When the value at the head of the buffer is removed, it is scaled based on avg_amp. avg_amp is then incremented by the slope of the line. If we reach the point the line was drawn to (max_slope_pos), we search the fifo for the next point of highest slope. Otherwise, we only need to check the incoming sample to see if a line drawn to it has the highest slope.

    y                       y (a few samples later)

    ^       ^               ^
    |      / max_slope      |
    |     /                 |
    |    /s                 |s\---------- avg_amp
    |   / s                 |s \
    |  /  s                 |s  \ max_slope
    | /   s s               |s s \
    |--s-ss-s----avg_amp    |s s  \
    | ss ss s s             |s s ss
    |ssssssssss             |ssssss
    +------------> x        +---------> x

Sorry for the ASCII art.

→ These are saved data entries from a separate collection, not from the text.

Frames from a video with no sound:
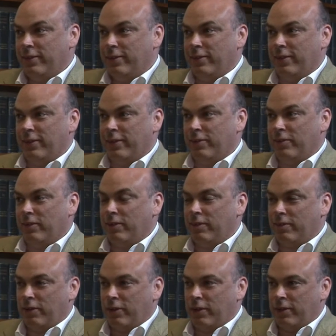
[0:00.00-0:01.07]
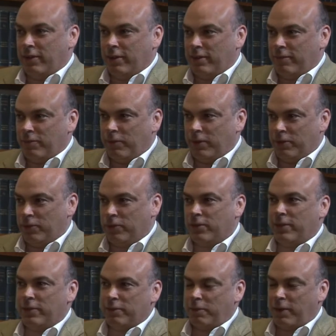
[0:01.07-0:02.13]
You know, when a dog
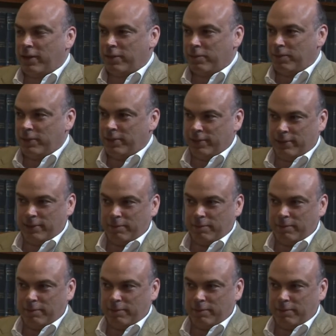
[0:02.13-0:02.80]
goes about its business,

The result is that the average amplitude (avg_amp) varies slowly and always stays above the amplitude of each sample. When the samples are removed, they are scaled based on the next section.

Math

Once we have avg_amp, each sample is scaled when it is output according to this:

output_sample = sample * avg_amp ^ (-strength)

This is derived as follows:

First, we convert the amplitude of avg_amp to decibels (1 = 0dB):

avg_amp_db = 10 * log10(avg_amp)

avg_amp_db is less than zero. We want to scale it to be closer to zero, in such a way that if strength is 1, it will become zero, and if strength is 0 it will remain unchanged.

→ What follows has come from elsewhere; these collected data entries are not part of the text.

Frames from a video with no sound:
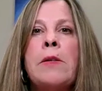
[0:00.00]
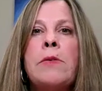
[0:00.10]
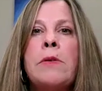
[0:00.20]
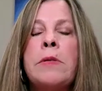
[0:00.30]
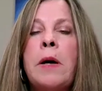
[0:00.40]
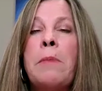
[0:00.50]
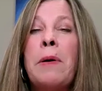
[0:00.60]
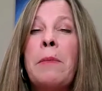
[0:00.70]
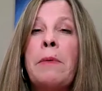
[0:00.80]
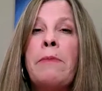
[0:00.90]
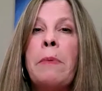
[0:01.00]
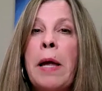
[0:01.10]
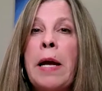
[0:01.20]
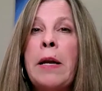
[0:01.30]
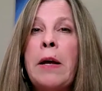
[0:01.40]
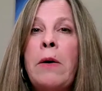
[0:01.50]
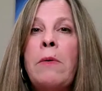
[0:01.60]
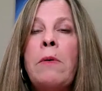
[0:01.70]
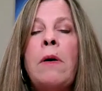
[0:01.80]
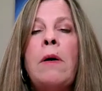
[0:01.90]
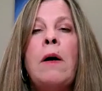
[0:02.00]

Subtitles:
it's a suburb of Plano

ideal_amp_db = avg_amp_db * (1 - strength)
ideal_amp_db = 10 * log10(avg_amp) * (1 - strength)

Now we convert back to samples:

ideal_amp = 10 ^ (ideal_amp_db / 10)
ideal_amp = 10 ^ (log10(avg_amp) * (1 - strength))
ideal_amp = (10 ^ log10(avg_amp)) ^ (1 - strength)
ideal_amp = avg_amp ^ (1 - strength)

Now we find out what we should multiply the samples by to change their peak amplitude, avg_amp, to their ideal peak amplitude, ideal_amp:

multiplier = ideal_amp / avg_amp multiplier = avg_amp ^ (1 - strength) / avg_amp multiplier = avg_amp ^ (-strength)

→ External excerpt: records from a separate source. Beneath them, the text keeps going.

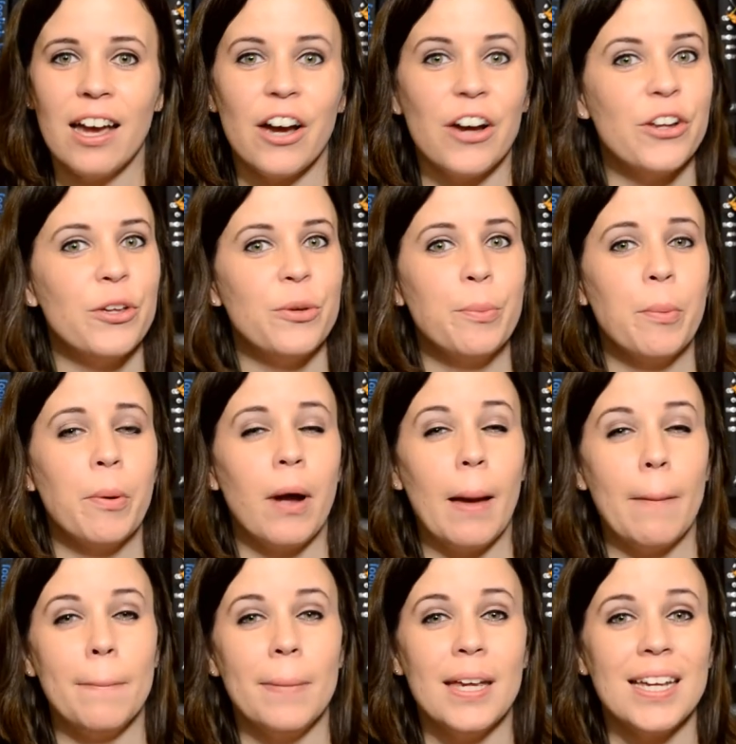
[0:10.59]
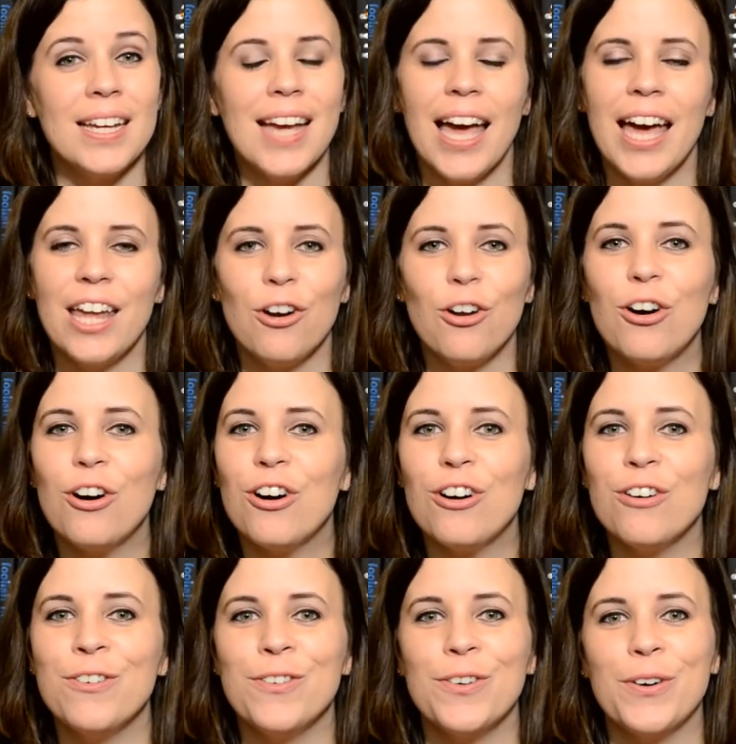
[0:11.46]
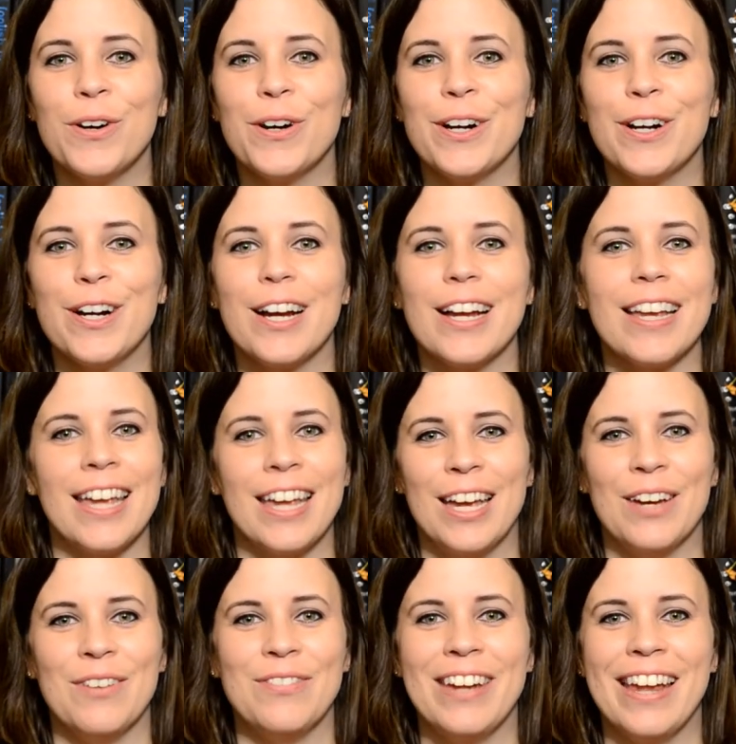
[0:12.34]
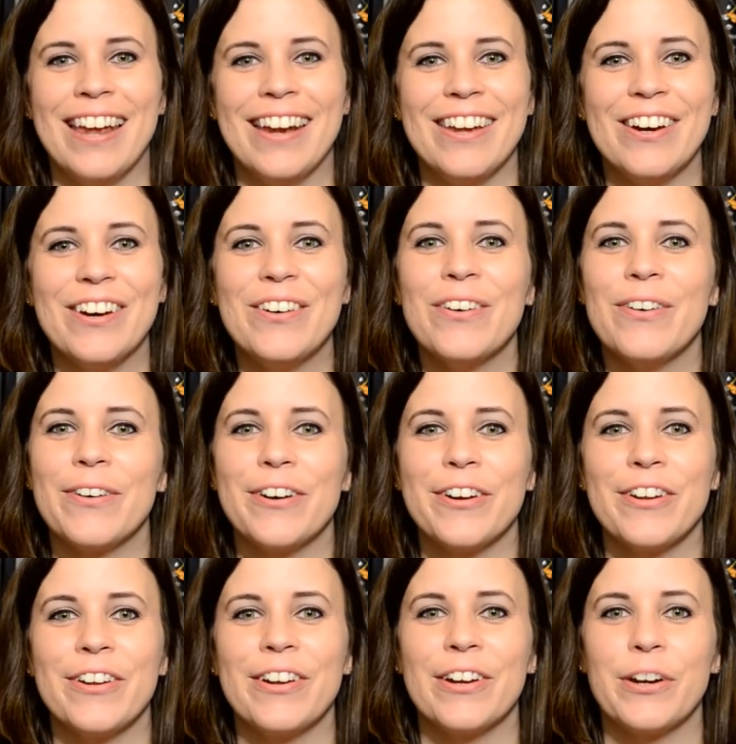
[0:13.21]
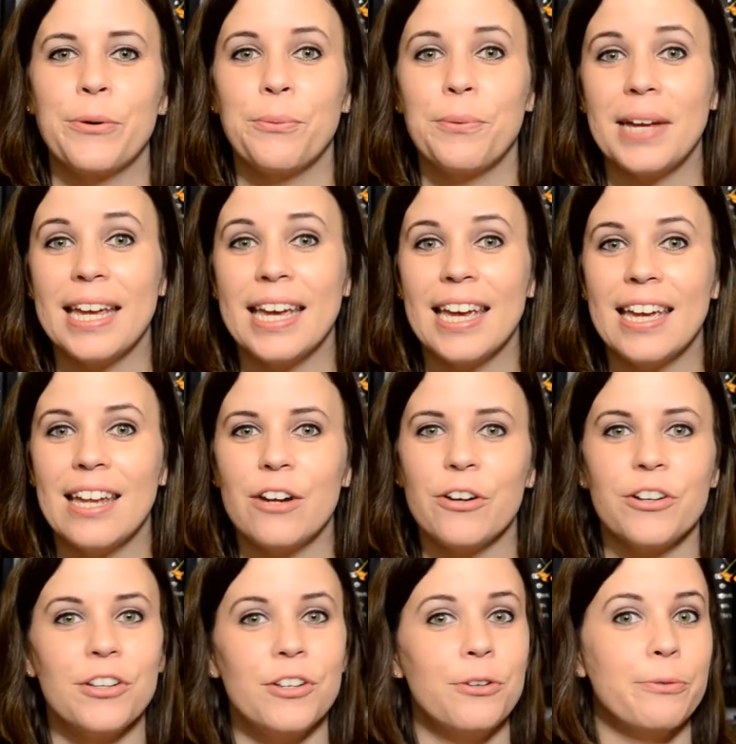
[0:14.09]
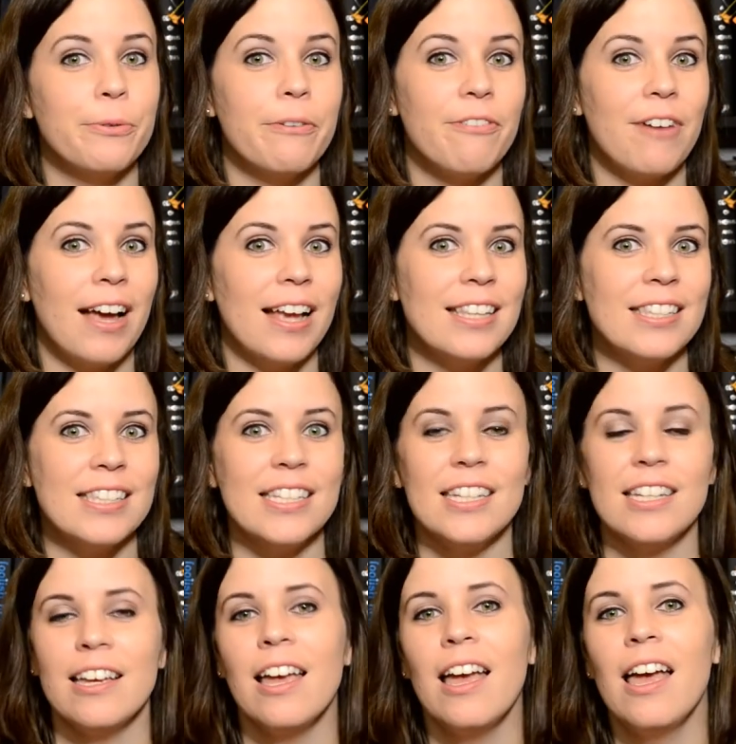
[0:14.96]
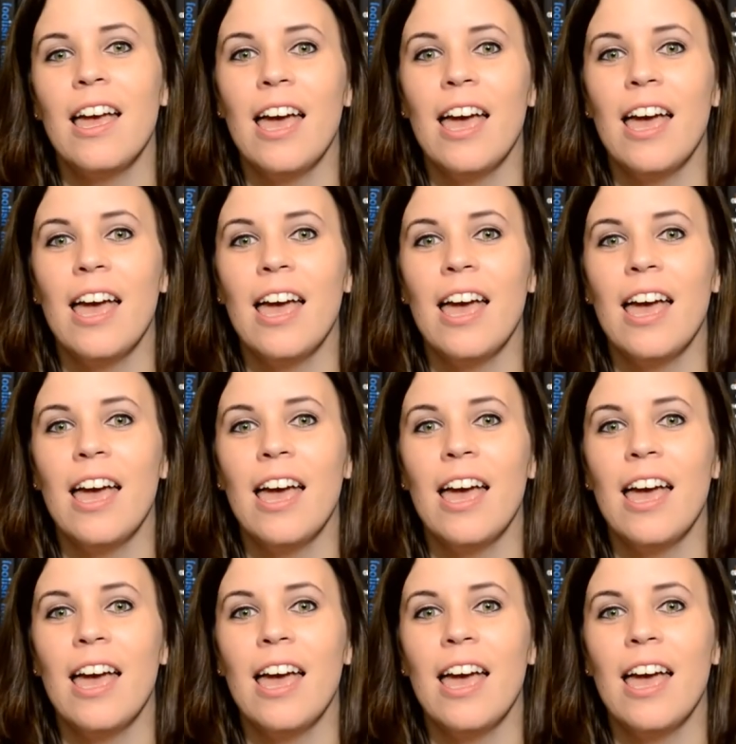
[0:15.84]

Are you prepping at all for Camp NaNo, or are you going to wing it? Are you revising?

And finally, we multiply the sample by the multiplier:

output_sample = sample * multiplier output_sample = sample * avg_amp ^ (-strength)

Undoing the effect

If the original values for strength weren't too close to 1, you can undo the VLevel by giving the undo option. It works by changing strength as shown below.

When we first leveled, we scaled the amplitudes like so:

ideal_amp_db = avg_amp_db * (1 - strength)

To get that back, we solve for avg_amp_db:

avg_amp_db = ideal_amp_db * 1 / (1 - strength)

In this pass, however, the original avg_amp_db becomes ideal_amp_db, and the original (1 - strength) becomes 1 / (1 - strength). Now we skip ahead a bit:

multiplier = avg_amp ^ (1 - strength) / avg_amp

Substituting as explained above and continuing:

multiplier = avg_amp ^ (1 / (1 - strength)) / avg_amp multiplier = avg_amp ^ ((1 / (1 - strength)) - 1) multiplier = avg_amp ^ (strength / (1 - strength))

But how do we get VLevel to do this? Well, we can give it any strength, and it does this:

multiplier = avg_amp ^ -strength

And we want it to do this:

multiplier = avg_amp ^ (undo_strength / (1 - undo_strength))

So...

-strength = undo_strength / (1 - undo_strength) strength = undo_strength / (undo_strength - 1)

By choosing strength as above before starting VLevel, we can then undo the first VLevel, with no change to the main algorithm.

To be totally precise, we'd also have to make a min_multiplier with a value of 1 / orig_max_multiplier, but that would be slow, and does anybody care if we drop the static anyway?

It's not perfect, probably because avg_amp moves linearly, not logarithmically, so there are some rounding errors. Someday I might try changing that, but it's a big change.